• Exercise brief
Repeat, please, only the lines from the top of the data down to the line with "[00:03:46.07 to 00:03:47.07]"; include both of those lines.

• Information provided

■ ■ ■ ■ ■

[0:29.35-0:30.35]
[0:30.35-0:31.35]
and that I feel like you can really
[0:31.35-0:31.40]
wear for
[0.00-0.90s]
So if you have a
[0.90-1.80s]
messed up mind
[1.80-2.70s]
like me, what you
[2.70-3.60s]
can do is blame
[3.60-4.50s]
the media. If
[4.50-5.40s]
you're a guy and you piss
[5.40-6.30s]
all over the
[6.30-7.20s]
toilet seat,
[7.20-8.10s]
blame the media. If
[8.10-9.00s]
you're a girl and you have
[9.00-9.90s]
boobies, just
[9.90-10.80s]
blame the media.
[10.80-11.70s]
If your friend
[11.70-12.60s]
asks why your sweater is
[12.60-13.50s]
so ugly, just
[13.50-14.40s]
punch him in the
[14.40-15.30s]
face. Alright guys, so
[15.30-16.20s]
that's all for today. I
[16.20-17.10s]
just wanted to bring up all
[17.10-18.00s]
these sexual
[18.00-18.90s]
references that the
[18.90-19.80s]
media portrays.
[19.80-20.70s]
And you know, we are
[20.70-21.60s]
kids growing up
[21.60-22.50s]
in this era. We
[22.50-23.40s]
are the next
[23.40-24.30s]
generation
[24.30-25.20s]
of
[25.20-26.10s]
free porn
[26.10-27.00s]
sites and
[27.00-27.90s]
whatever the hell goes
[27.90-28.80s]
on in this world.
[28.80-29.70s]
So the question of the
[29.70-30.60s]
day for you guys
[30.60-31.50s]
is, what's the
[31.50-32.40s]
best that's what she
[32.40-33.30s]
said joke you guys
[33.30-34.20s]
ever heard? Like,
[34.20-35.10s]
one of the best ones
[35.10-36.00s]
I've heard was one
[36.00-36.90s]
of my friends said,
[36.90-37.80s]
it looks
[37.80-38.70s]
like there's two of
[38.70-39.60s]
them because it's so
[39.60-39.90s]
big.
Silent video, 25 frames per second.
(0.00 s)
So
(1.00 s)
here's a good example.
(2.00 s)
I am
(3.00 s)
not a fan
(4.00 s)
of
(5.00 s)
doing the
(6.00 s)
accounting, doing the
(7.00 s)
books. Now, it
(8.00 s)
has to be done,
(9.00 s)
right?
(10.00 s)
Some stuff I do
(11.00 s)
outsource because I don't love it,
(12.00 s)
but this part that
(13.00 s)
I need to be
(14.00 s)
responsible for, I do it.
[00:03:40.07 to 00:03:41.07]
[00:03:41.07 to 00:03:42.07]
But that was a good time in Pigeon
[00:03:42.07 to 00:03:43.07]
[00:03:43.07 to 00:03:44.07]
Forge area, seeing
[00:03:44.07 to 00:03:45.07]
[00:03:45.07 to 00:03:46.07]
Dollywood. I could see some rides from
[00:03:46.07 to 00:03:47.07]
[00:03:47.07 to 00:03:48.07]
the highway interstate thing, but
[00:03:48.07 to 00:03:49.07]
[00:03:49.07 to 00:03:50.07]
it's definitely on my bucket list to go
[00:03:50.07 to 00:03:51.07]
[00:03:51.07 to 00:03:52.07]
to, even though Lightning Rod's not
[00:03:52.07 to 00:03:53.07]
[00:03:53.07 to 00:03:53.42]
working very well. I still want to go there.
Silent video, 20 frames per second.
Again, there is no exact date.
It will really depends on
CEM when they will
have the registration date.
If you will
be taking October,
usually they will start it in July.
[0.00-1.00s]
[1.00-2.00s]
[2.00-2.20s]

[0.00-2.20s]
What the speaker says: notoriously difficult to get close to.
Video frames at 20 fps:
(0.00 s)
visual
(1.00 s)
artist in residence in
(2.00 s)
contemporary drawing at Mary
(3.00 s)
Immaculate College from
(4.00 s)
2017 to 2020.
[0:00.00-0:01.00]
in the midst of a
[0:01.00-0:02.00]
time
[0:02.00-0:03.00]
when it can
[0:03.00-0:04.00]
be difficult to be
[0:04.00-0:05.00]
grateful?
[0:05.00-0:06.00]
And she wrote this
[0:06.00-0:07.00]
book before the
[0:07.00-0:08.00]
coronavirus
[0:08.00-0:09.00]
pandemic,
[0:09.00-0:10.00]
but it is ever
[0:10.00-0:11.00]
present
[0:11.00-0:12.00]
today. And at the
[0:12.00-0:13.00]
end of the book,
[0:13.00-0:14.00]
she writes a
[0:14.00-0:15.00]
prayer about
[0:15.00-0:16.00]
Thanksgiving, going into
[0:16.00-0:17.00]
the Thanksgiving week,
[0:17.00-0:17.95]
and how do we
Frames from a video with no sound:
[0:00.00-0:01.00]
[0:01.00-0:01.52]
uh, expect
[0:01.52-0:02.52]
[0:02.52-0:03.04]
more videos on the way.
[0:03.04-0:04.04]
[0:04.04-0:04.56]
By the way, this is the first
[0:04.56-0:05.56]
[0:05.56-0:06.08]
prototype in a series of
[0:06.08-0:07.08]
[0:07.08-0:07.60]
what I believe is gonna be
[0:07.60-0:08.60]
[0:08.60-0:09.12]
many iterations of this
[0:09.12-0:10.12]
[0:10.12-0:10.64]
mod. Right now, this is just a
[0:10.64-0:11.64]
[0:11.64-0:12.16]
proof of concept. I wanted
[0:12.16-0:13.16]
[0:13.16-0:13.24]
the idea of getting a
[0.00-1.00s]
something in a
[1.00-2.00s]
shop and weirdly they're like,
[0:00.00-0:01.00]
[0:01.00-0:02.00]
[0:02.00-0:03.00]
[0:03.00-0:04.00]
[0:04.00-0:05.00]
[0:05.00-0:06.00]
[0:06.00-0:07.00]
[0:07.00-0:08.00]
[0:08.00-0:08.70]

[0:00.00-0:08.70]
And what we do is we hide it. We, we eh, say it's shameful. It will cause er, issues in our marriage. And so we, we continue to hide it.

■ ■ ■ ■ ■

• Exercise output
[0:29.35-0:30.35]
[0:30.35-0:31.35]
and that I feel like you can really
[0:31.35-0:31.40]
wear for
[0.00-0.90s]
So if you have a
[0.90-1.80s]
messed up mind
[1.80-2.70s]
like me, what you
[2.70-3.60s]
can do is blame
[3.60-4.50s]
the media. If
[4.50-5.40s]
you're a guy and you piss
[5.40-6.30s]
all over the
[6.30-7.20s]
toilet seat,
[7.20-8.10s]
blame the media. If
[8.10-9.00s]
you're a girl and you have
[9.00-9.90s]
boobies, just
[9.90-10.80s]
blame the media.
[10.80-11.70s]
If your friend
[11.70-12.60s]
asks why your sweater is
[12.60-13.50s]
so ugly, just
[13.50-14.40s]
punch him in the
[14.40-15.30s]
face. Alright guys, so
[15.30-16.20s]
that's all for today. I
[16.20-17.10s]
just wanted to bring up all
[17.10-18.00s]
these sexual
[18.00-18.90s]
references that the
[18.90-19.80s]
media portrays.
[19.80-20.70s]
And you know, we are
[20.70-21.60s]
kids growing up
[21.60-22.50s]
in this era. We
[22.50-23.40s]
are the next
[23.40-24.30s]
generation
[24.30-25.20s]
of
[25.20-26.10s]
free porn
[26.10-27.00s]
sites and
[27.00-27.90s]
whatever the hell goes
[27.90-28.80s]
on in this world.
[28.80-29.70s]
So the question of the
[29.70-30.60s]
day for you guys
[30.60-31.50s]
is, what's the
[31.50-32.40s]
best that's what she
[32.40-33.30s]
said joke you guys
[33.30-34.20s]
ever heard? Like,
[34.20-35.10s]
one of the best ones
[35.10-36.00s]
I've heard was one
[36.00-36.90s]
of my friends said,
[36.90-37.80s]
it looks
[37.80-38.70s]
like there's two of
[38.70-39.60s]
them because it's so
[39.60-39.90s]
big.
Silent video, 25 frames per second.
(0.00 s)
So
(1.00 s)
here's a good example.
(2.00 s)
I am
(3.00 s)
not a fan
(4.00 s)
of
(5.00 s)
doing the
(6.00 s)
accounting, doing the
(7.00 s)
books. Now, it
(8.00 s)
has to be done,
(9.00 s)
right?
(10.00 s)
Some stuff I do
(11.00 s)
outsource because I don't love it,
(12.00 s)
but this part that
(13.00 s)
I need to be
(14.00 s)
responsible for, I do it.
[00:03:40.07 to 00:03:41.07]
[00:03:41.07 to 00:03:42.07]
But that was a good time in Pigeon
[00:03:42.07 to 00:03:43.07]
[00:03:43.07 to 00:03:44.07]
Forge area, seeing
[00:03:44.07 to 00:03:45.07]
[00:03:45.07 to 00:03:46.07]
Dollywood. I could see some rides from
[00:03:46.07 to 00:03:47.07]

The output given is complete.